People love to complain about the myopia and short-termism of public markets. Elon Musk, in particular, used to love to complain about that, which is why he briefly pretended he was going to take Tesla private. There is probably some truth to some of these complaints. But there is maybe no better counterexample in the history of capitalism than Tesla. Elon Musk had a dream of making electric cars cool and ubiquitous, and that dream was pretty far out there, and he spent years missing production targets and losing money in pursuit of that dream, and his legions of public-market fans patiently funded him, and it turns out that he and they were right and now you can rent a Tesla at a Hertz. And the stock market has rewarded him with hysterical lavishness, giving his company a bigger valuation than every other car company combined and making him the richest person in the world. Imagine if he had given all that up to go private! He really dodged a bullet.

Meanwhile:

If you were wondering which junk-rated company would be the first to reach a trillion-dollar market capitalization, your wait is over. It’s Tesla Inc. 
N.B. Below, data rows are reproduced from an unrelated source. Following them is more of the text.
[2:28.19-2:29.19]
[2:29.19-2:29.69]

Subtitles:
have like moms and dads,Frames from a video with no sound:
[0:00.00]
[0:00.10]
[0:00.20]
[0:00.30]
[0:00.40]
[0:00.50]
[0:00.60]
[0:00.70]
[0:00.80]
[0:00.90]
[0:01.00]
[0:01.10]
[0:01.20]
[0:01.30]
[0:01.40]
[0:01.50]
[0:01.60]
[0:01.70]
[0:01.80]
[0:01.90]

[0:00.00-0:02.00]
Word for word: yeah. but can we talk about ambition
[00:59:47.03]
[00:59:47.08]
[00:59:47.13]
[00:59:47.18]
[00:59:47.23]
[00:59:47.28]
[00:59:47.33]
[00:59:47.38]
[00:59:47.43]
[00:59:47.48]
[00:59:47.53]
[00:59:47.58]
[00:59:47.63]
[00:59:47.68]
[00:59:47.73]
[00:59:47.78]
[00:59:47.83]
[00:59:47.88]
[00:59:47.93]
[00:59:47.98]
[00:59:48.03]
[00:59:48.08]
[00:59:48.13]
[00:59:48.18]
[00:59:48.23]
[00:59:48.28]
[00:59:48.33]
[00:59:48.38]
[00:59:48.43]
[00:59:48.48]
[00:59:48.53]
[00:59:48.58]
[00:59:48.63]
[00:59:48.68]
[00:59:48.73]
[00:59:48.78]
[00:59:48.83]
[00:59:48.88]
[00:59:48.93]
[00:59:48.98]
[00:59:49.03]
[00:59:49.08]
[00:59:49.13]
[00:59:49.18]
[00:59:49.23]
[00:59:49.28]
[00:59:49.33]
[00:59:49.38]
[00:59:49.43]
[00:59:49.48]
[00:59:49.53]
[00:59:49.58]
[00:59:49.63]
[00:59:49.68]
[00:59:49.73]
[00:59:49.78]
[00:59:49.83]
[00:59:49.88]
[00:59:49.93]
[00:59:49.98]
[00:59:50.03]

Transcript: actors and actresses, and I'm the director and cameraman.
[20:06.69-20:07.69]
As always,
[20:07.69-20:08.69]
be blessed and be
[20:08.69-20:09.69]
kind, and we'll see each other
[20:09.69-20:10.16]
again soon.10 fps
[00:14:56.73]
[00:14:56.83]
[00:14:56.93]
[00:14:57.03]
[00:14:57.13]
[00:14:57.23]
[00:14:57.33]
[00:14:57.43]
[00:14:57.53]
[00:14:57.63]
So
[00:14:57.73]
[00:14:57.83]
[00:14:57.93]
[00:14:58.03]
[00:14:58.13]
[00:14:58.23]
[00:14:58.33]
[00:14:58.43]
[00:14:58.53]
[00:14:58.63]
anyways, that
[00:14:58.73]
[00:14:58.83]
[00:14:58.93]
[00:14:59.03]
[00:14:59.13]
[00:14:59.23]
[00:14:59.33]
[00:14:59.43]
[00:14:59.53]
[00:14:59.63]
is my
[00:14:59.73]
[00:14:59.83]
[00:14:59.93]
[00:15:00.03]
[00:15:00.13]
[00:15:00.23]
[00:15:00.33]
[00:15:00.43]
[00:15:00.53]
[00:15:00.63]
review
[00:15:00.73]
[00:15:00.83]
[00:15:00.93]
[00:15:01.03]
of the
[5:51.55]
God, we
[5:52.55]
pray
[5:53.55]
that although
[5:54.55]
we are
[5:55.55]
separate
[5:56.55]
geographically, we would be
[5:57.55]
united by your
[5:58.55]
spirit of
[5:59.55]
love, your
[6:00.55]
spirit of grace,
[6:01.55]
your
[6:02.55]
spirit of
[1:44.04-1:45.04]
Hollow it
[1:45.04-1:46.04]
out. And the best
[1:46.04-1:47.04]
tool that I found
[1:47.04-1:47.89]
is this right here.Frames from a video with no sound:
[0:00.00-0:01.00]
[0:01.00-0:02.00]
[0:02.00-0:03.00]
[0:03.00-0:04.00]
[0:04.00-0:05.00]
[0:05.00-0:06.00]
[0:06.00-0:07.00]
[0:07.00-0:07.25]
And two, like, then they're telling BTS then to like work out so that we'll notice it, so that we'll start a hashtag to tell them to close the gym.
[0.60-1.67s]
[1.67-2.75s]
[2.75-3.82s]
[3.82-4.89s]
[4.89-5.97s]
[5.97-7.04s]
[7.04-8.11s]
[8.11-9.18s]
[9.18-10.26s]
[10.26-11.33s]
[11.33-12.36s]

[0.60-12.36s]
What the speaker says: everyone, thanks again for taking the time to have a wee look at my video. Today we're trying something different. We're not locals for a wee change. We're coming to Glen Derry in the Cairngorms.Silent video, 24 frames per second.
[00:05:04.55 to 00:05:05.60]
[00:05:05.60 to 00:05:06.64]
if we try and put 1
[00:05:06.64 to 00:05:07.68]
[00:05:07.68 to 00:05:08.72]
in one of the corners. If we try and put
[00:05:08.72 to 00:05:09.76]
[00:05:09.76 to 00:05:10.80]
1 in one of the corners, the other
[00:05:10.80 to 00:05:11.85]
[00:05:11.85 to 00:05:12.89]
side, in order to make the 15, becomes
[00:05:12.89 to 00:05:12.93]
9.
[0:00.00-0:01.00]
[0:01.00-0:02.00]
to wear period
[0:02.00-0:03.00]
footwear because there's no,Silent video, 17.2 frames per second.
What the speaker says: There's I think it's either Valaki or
The automaker’s debt may still be considered speculative-grade, but its stock passed the $1 trillion mark on Monday, according to data compiled by Bloomberg. … “The $1 trillion mark leaves Tesla creditors with unprecedented equity cushion for a junk-rated issuer,” said Bloomberg Intelligence credit analyst Joel Levington.

The “equity cushion” idea is a somewhat strange way to think about creditworthiness but it does seem obviously true here. Bloomberg tells me that Tesla has about $10 billion of total debt. If Musk ever wanted to pay that off he could go to the stock market and raise $10 billion in an hour; the stock would probably go up. That has to make his creditors feel good.